His cause of death was categorized by the prison system as “natural,” and listed as “complications of diabetic ketoacidosis,” according to city records obtained by Kensington Voice.
“We know that incarcerated people are almost always the first responders when there is violence or medical neglect occurring in the jails,” Lew said. “They are often the ones banging on doors asking for medical attention and so often, they receive none.”
Emergency medical situations make clear that Philly’s jails are “ill-equipped to provide the care that is needed to save peoples’ lives,” Lew said.
The Pennsylvania Prison Society has captured concerns over long wait times and other forms of medical negligence in its quarterly reports the organization publishes about the prison system’s climate.
“We hear regularly from individuals in the prisons about having to wait weeks and even months for medical care,” said Noah Barth, who oversees prison monitoring for the Pennsylvania Prison Society.
During a May City Council committee hearing, Barth described a conversation he had with a man who was incarcerated at PICC with heart conditions and a seizure disorder. Barth said the man told him his in-cell buzzer did not work.
“He was fortunate enough to get along with the guys in the next cell who will bang on the door and scream until help arrives,” Barth said. “No one should have to rely on that. What happens when the next person in that cell isn't so concerned? What happens if they don't scream loud enough?”
Barth ended his testimony by reading direct quotes from incarcerated people his team had interviewed in Philly’s jails.
“The whole week we was locked in, there wasn’t no [corrections officers] around,” Barth said. “Someone could have died here. I’m scared.”

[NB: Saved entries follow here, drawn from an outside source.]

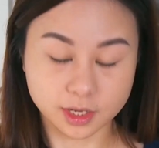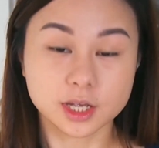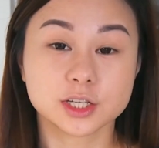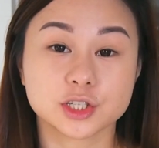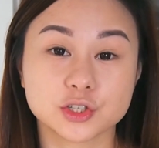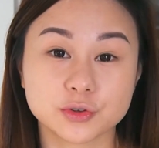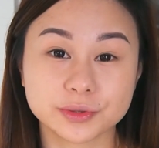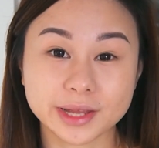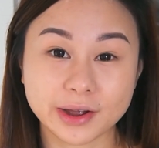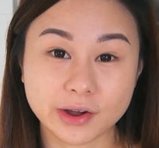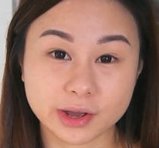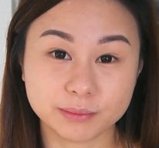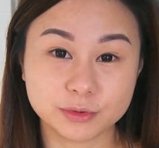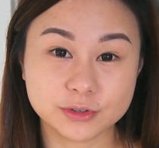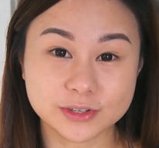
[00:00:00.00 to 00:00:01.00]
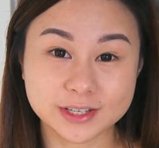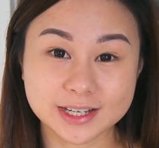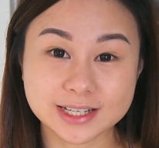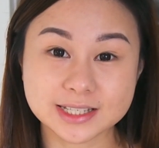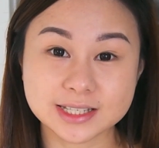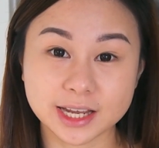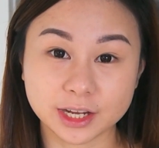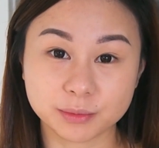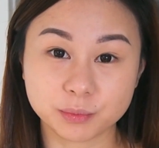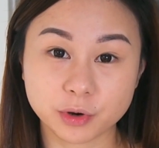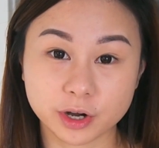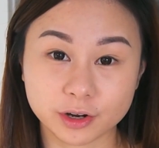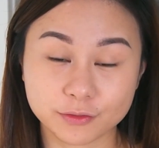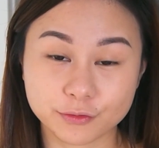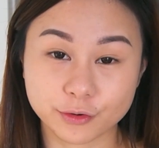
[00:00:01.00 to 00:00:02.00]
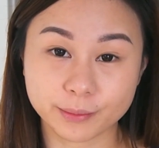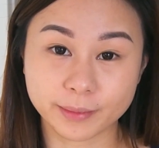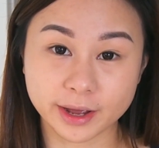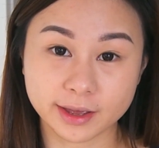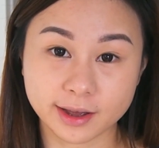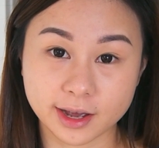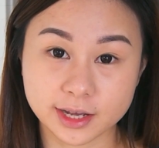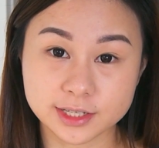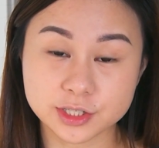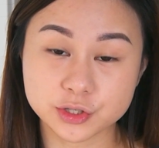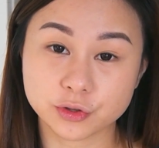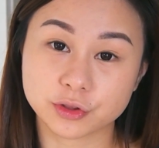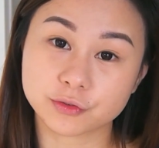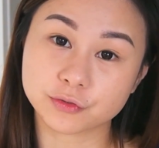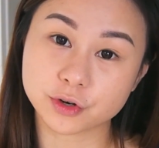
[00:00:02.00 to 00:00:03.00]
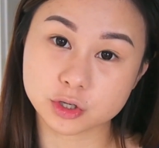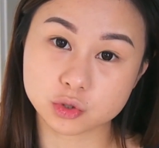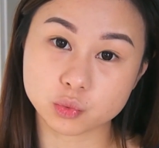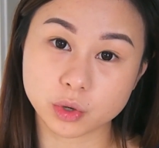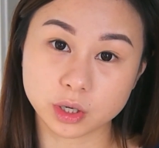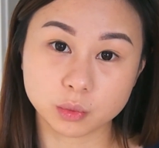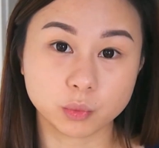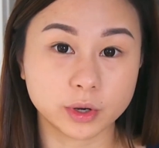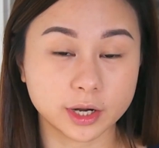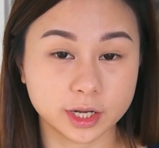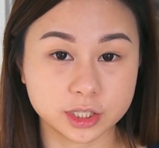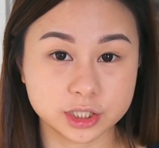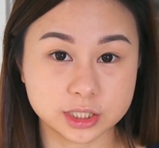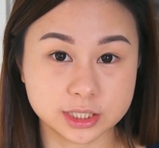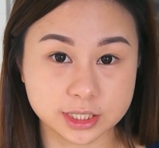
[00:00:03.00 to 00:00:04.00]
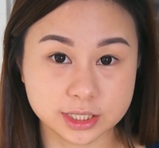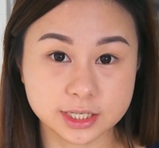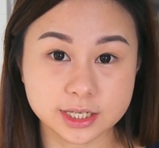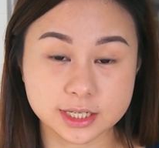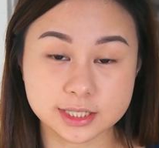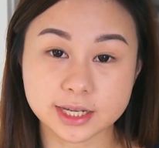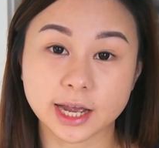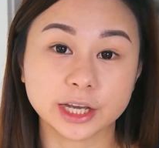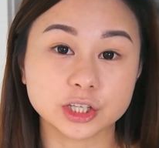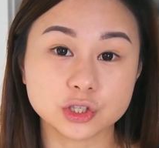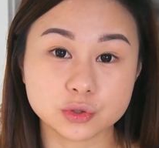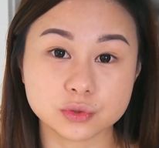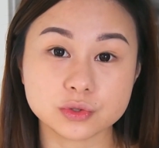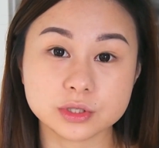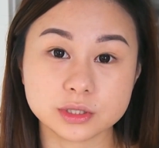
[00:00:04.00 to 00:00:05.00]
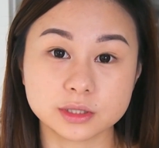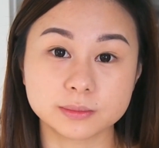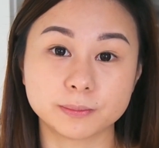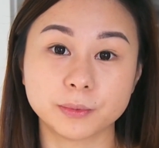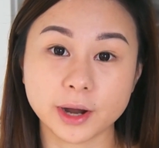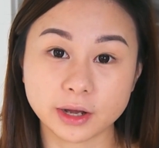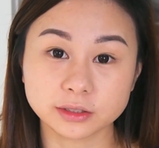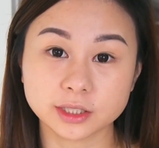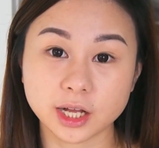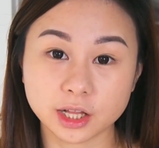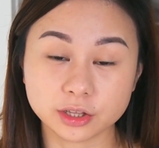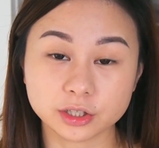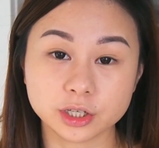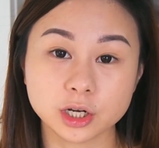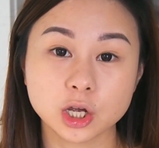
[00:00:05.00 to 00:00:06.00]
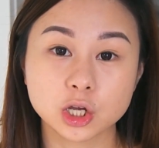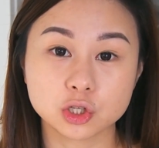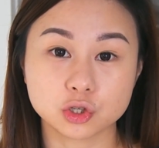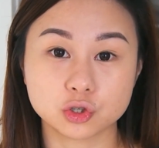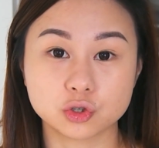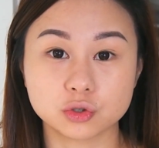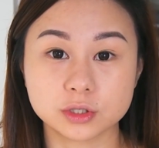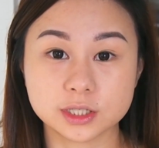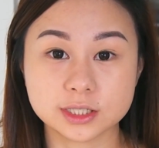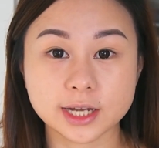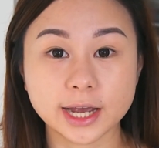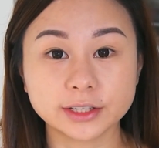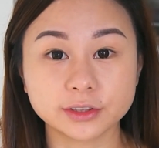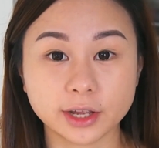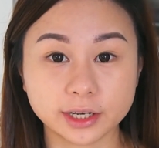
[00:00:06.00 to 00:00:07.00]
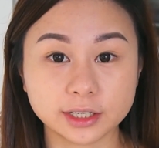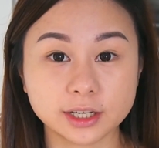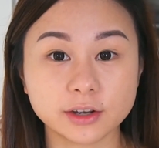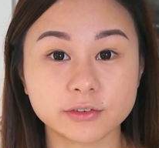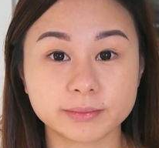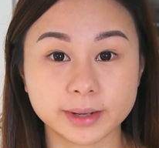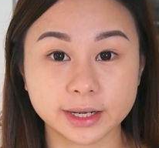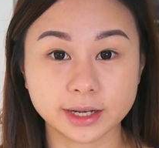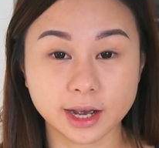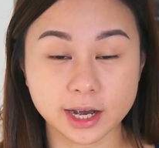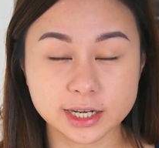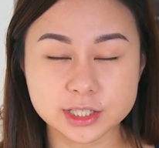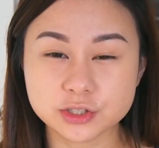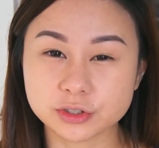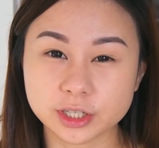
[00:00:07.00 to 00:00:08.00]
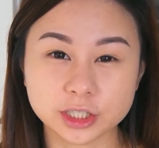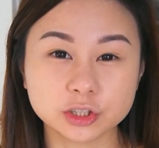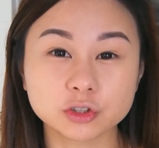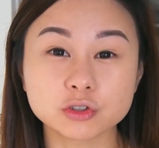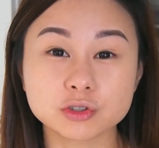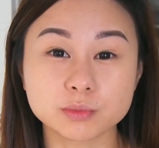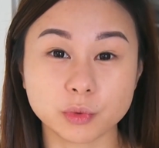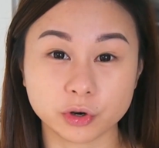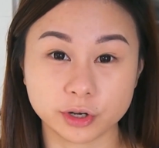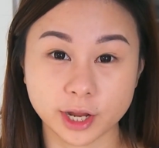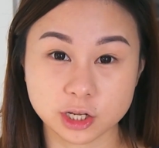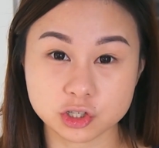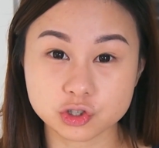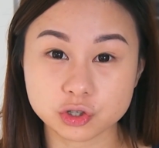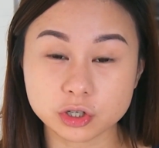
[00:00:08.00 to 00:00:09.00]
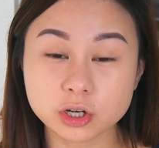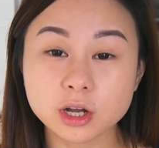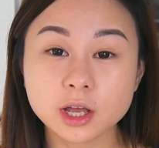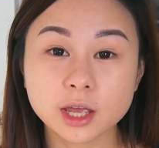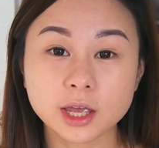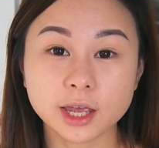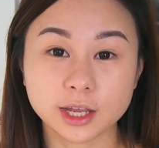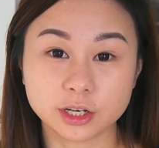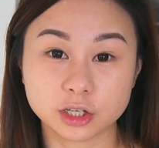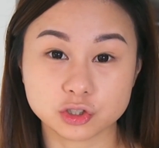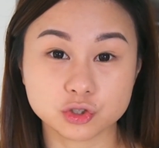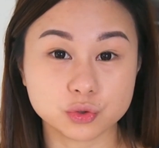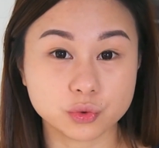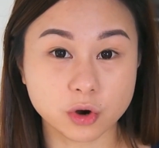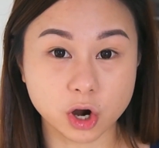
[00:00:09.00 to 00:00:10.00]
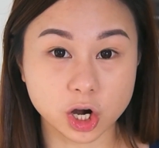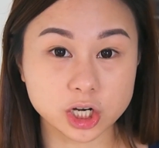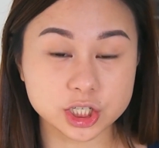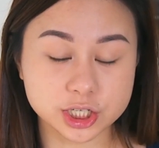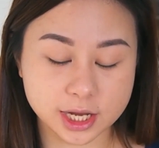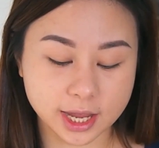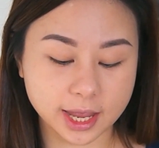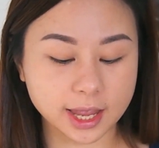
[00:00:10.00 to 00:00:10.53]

So now I'm using a second product for my eyes. So the first one, what I did is I used brown color to do the tight lining of my eyes so that it looks more natural and not too harsh.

‘She had a chance at recovery’
Now Hujack is determined to hold the city accountable for Cahill’s death.
They want to see the prison system dismantled and rebuilt as one that focuses on the wellbeing of the people inside “instead of causing more trauma which will more than likely result in more offenses, setting these individuals up for failure instead of success,” they said.
“People are going to know that prison's name, because it seems to me that it's so understaffed, it needs to be shut down,” Hujack said. “The whole system needs to be brought down, destroyed.”

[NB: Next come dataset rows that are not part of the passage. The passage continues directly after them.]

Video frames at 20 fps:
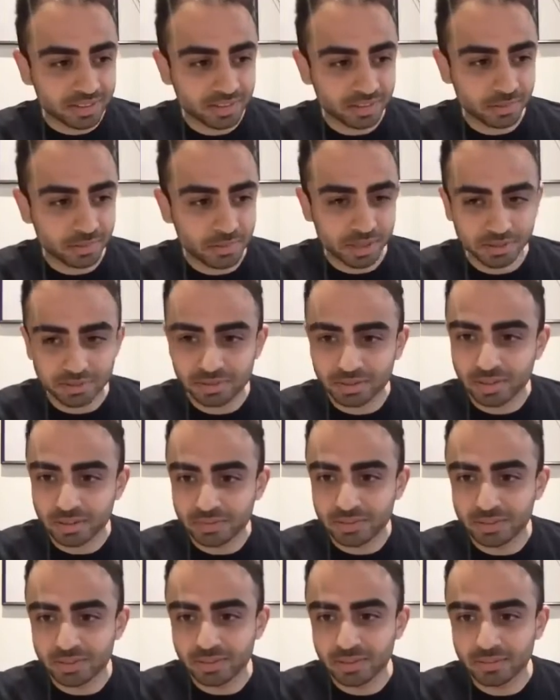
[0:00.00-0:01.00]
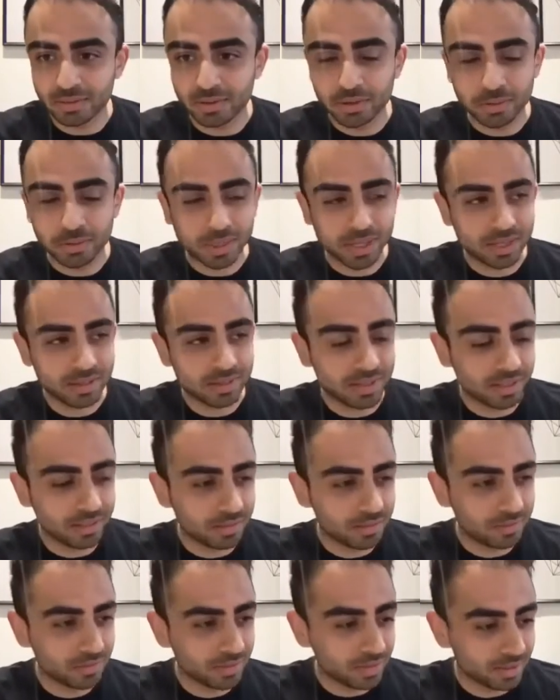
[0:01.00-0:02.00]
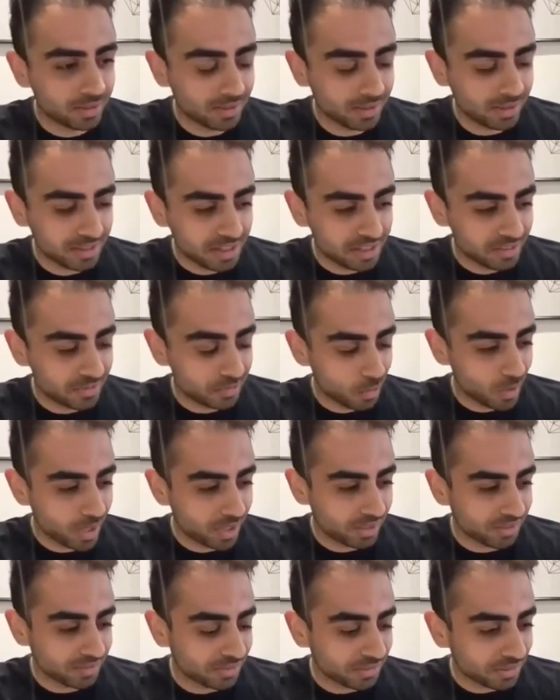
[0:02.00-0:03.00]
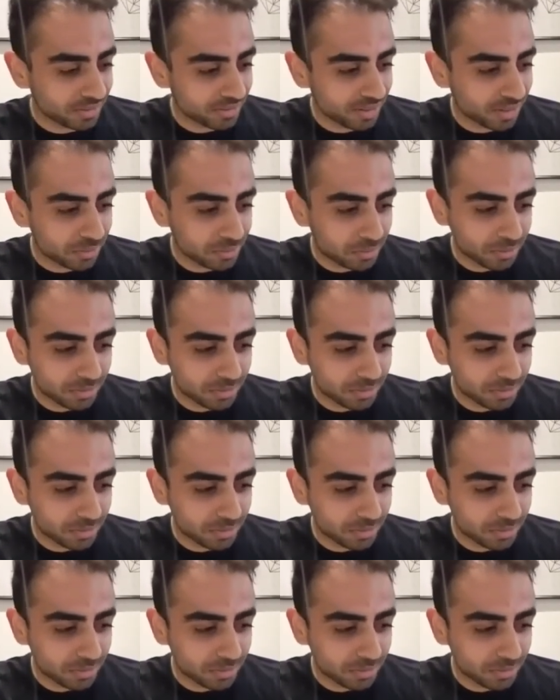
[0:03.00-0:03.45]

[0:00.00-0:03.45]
the amount of stuff you see thrown away at the end of a wedding, for example.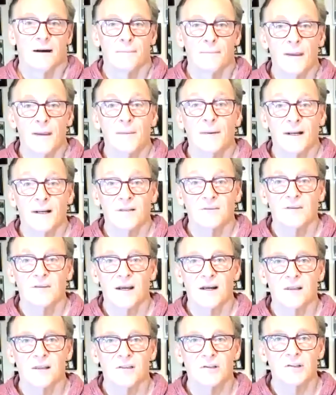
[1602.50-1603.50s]
maybe I need to get
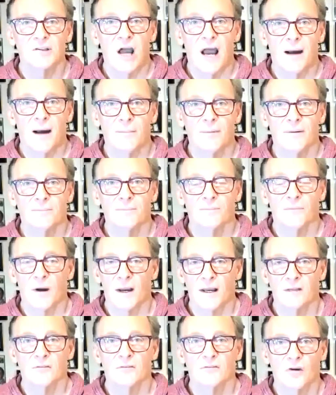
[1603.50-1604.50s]
another job.
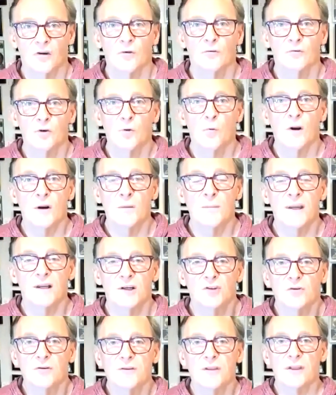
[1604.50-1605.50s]
Right? So you want to make
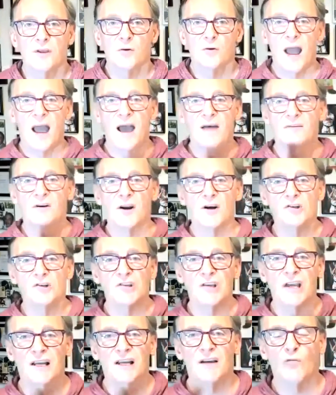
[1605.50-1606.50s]
sure that you have an
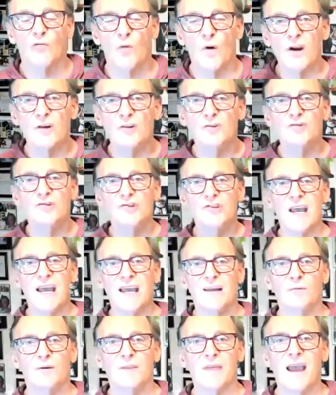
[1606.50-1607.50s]
understanding of where you
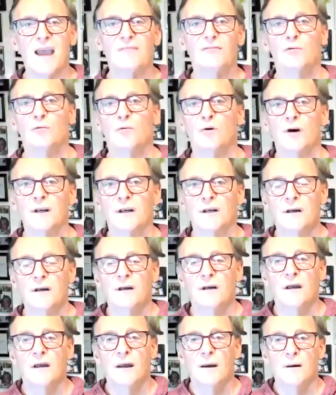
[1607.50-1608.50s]
stand with everyone
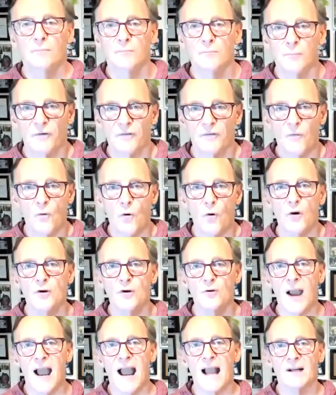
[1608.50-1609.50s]
before
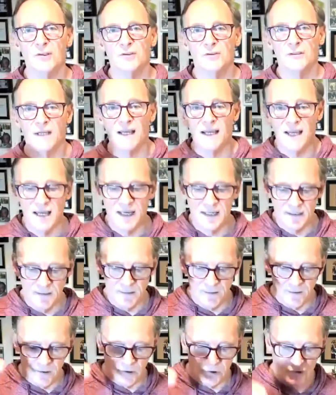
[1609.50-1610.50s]
you actually hit
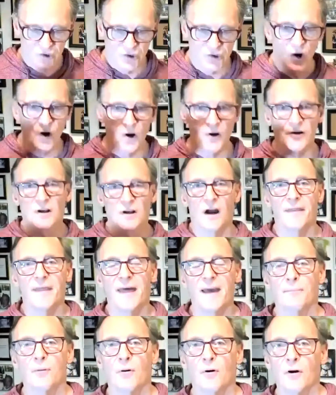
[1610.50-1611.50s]
start on
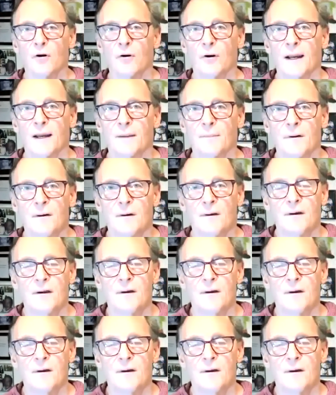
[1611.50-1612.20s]
that program.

The Defenders Association of Philadelphia said the city must invest in solutions that “treat addiction as a medical condition, not a crime,” in a statement following Cahill’s death.
"We once again urge the city to reevaluate its current strategies and work with us and our community partners to find evidence-based solutions that genuinely address the root causes of addiction. Instead of a system that criminalizes our most vulnerable residents, let’s work together to build one that protects them—and their communities—in their most vulnerable moments," the organization wrote.
Hujack would like to speak with others who were incarcerated near Cahill at the time of her death.
“I feel so sorry that they had to go through this,” Hujack said. “And they too, deserve adequate treatment and to have all medical, physical, emotional needs met while being held in custody.”
Cahill was both book and street smart, and she had dreams and aspirations, they said.
“She had a chance at recovery,” said Hujack. “Was it right at this moment? Maybe not. But they robbed her of any chance.”